- _Exercise objective_: Exclude all pictures, then restate the entries below word for word.

Data entries
++++++
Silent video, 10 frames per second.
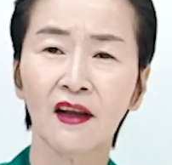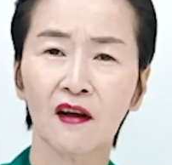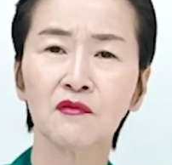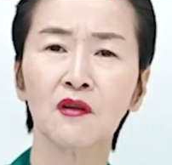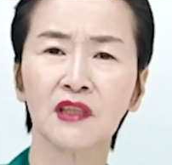
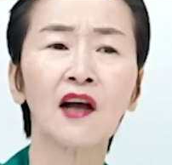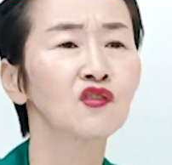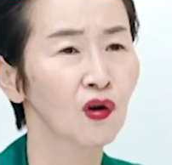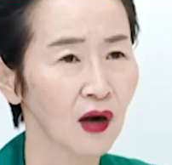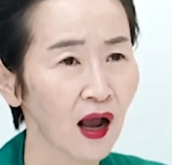그러면서
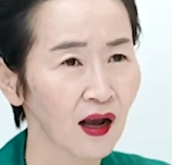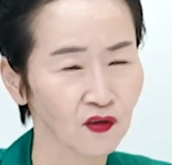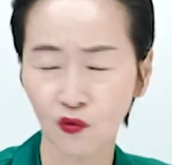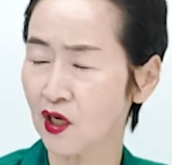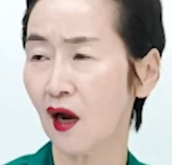닥쳐라
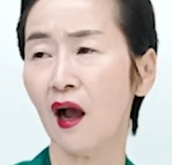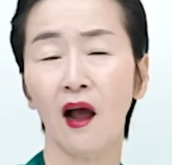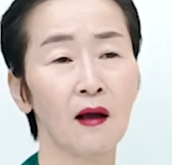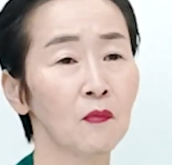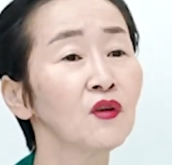
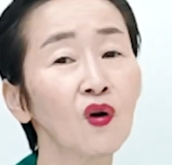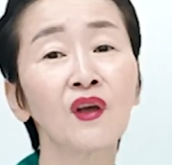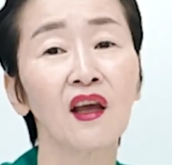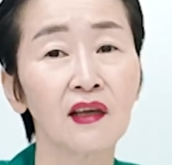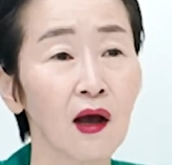여자가 뭐
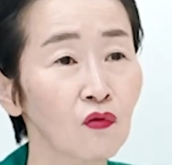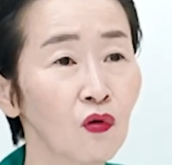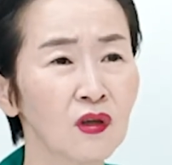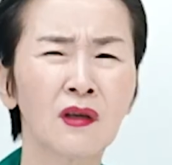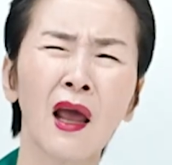이렇게
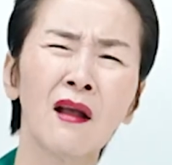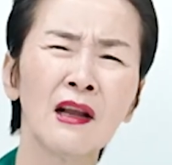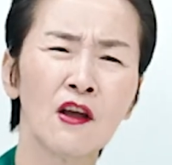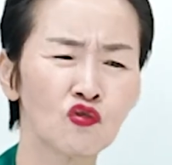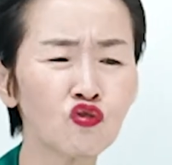얘기하고 이렇게
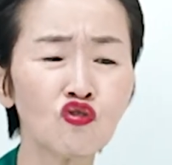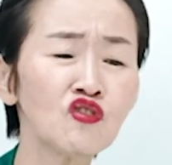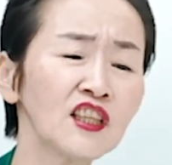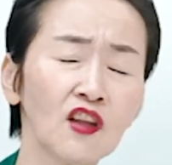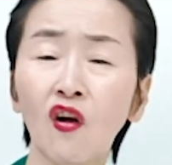
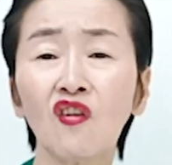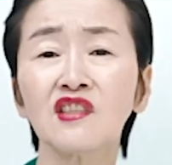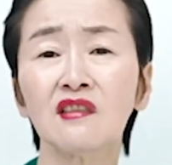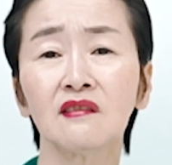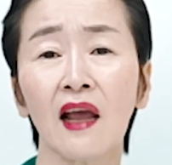수준이
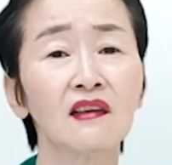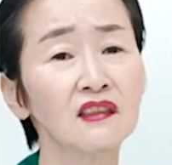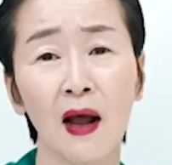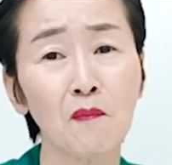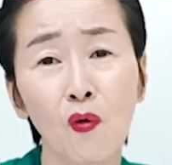떨어지는
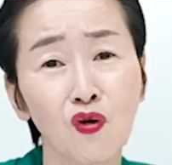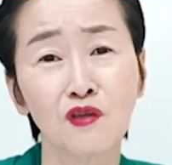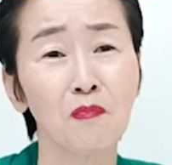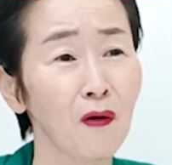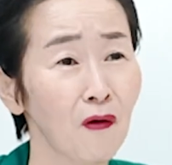댓글은 안 보고
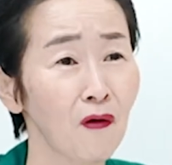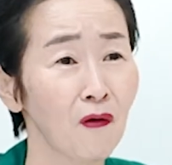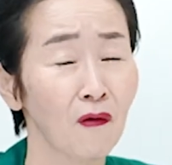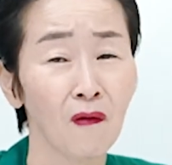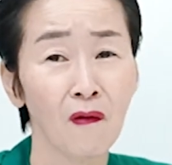
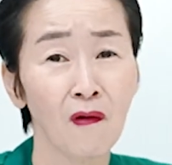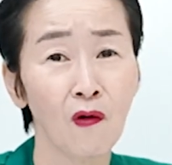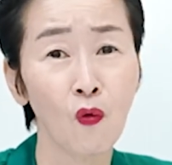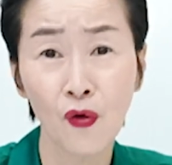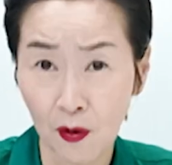싶어.
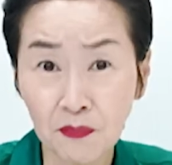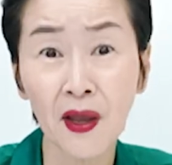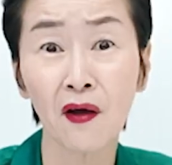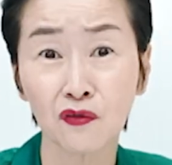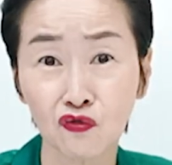
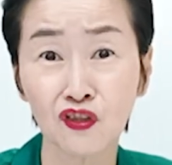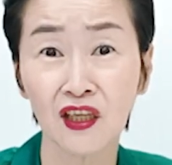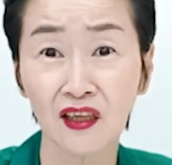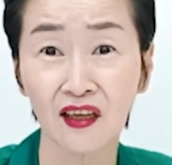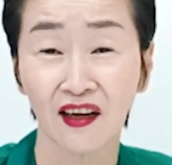오염돼요
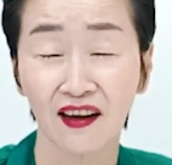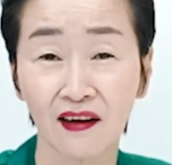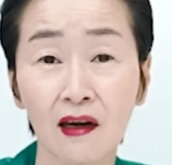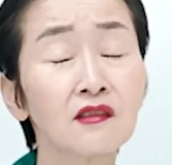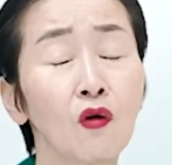눈이.
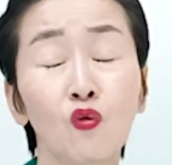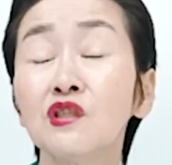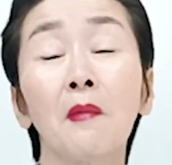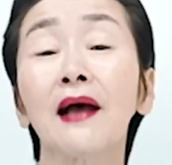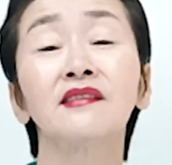그래서
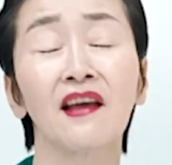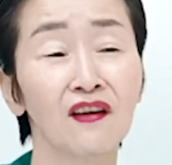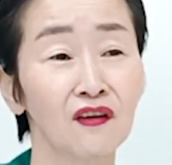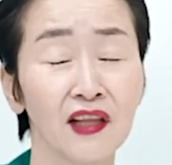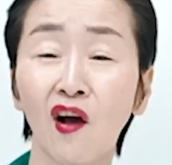오지
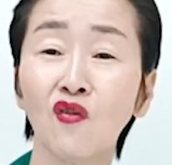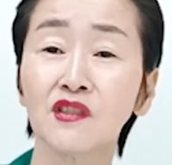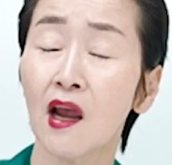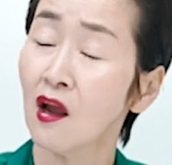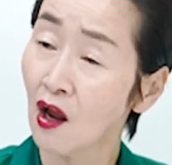마세요. 내가
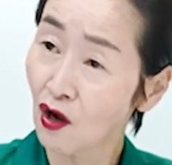언제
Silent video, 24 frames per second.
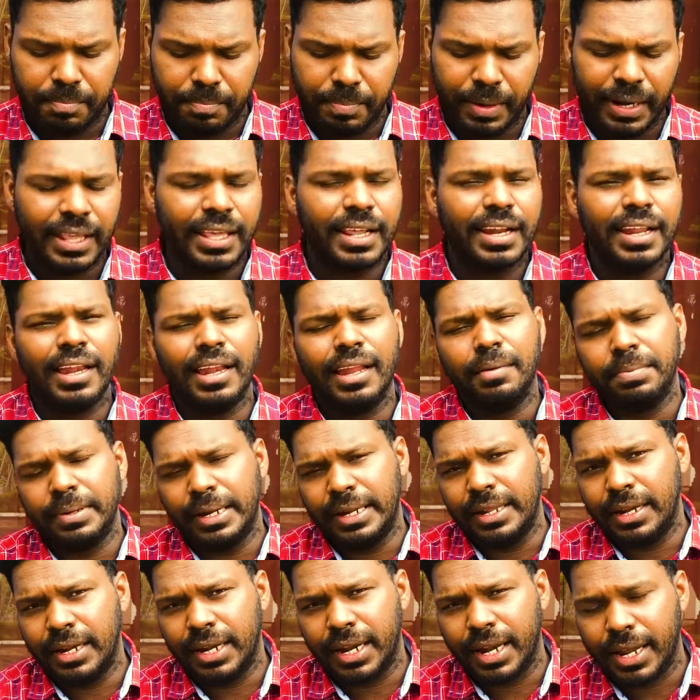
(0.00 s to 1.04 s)
படிக்கிற எல்லா
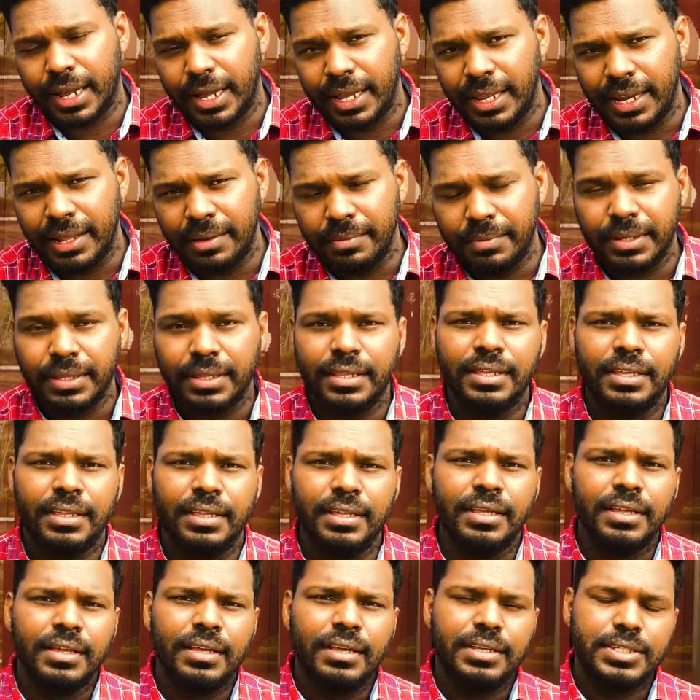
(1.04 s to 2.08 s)
பிள்ளைகள கையிலையும் வந்து
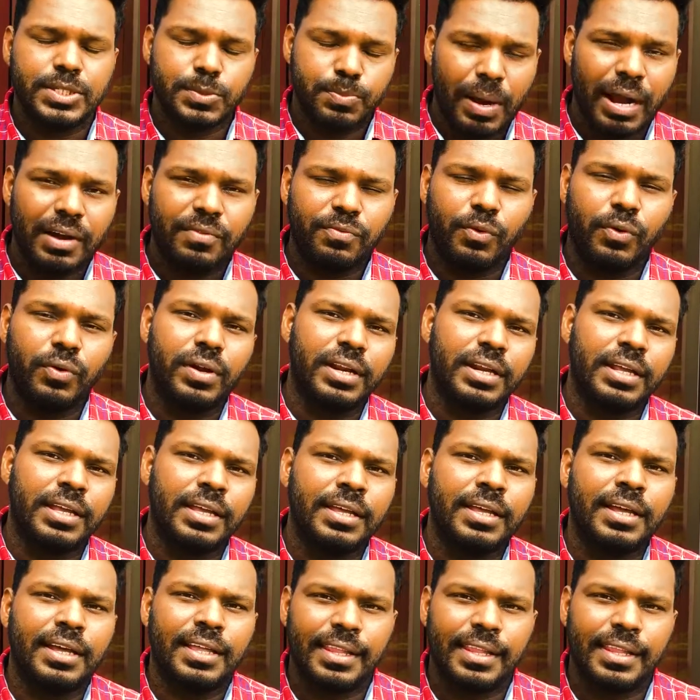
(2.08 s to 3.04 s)
ஸ்மார்ட் ஃபோன் இருக்குது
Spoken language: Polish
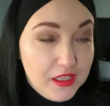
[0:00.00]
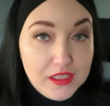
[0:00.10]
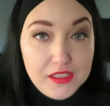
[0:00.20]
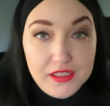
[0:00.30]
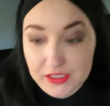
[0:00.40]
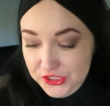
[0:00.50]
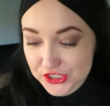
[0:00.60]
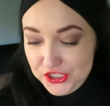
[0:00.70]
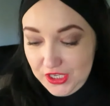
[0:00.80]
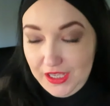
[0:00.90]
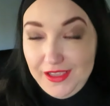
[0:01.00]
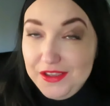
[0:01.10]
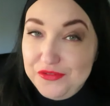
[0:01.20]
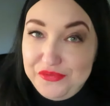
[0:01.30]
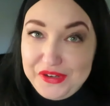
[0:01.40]
E, I dzisiaj
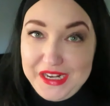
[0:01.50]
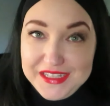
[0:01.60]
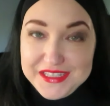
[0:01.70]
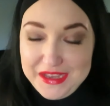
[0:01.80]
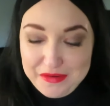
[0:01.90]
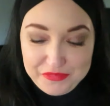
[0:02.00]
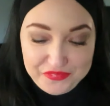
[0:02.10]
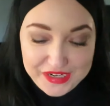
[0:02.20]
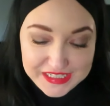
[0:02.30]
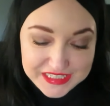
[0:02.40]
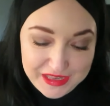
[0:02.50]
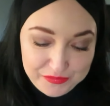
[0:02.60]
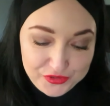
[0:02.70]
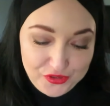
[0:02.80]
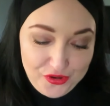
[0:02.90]
wracam,
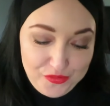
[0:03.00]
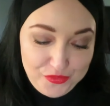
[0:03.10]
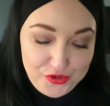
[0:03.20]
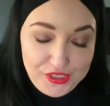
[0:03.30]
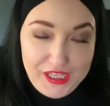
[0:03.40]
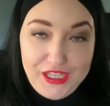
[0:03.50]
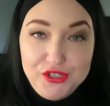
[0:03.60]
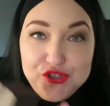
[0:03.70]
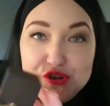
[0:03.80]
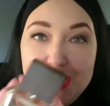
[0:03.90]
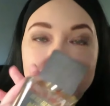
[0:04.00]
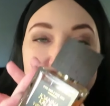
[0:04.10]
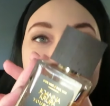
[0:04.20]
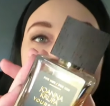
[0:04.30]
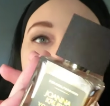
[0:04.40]
wracam do mojej
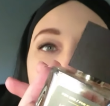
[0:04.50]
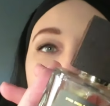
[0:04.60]
Joanny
++++++
- _Written answer_:
Silent video, 10 frames per second.
그러면서
닥쳐라
여자가 뭐
이렇게
얘기하고 이렇게
수준이
떨어지는
댓글은 안 보고
싶어.
오염돼요
눈이.
그래서
오지
마세요. 내가
언제
Silent video, 24 frames per second.
(0.00 s to 1.04 s)
படிக்கிற எல்லா
(1.04 s to 2.08 s)
பிள்ளைகள கையிலையும் வந்து
(2.08 s to 3.04 s)
ஸ்மார்ட் ஃபோன் இருக்குது
Spoken language: Polish
[0:00.00]
[0:00.10]
[0:00.20]
[0:00.30]
[0:00.40]
[0:00.50]
[0:00.60]
[0:00.70]
[0:00.80]
[0:00.90]
[0:01.00]
[0:01.10]
[0:01.20]
[0:01.30]
[0:01.40]
E, I dzisiaj
[0:01.50]
[0:01.60]
[0:01.70]
[0:01.80]
[0:01.90]
[0:02.00]
[0:02.10]
[0:02.20]
[0:02.30]
[0:02.40]
[0:02.50]
[0:02.60]
[0:02.70]
[0:02.80]
[0:02.90]
wracam,
[0:03.00]
[0:03.10]
[0:03.20]
[0:03.30]
[0:03.40]
[0:03.50]
[0:03.60]
[0:03.70]
[0:03.80]
[0:03.90]
[0:04.00]
[0:04.10]
[0:04.20]
[0:04.30]
[0:04.40]
wracam do mojej
[0:04.50]
[0:04.60]
Joanny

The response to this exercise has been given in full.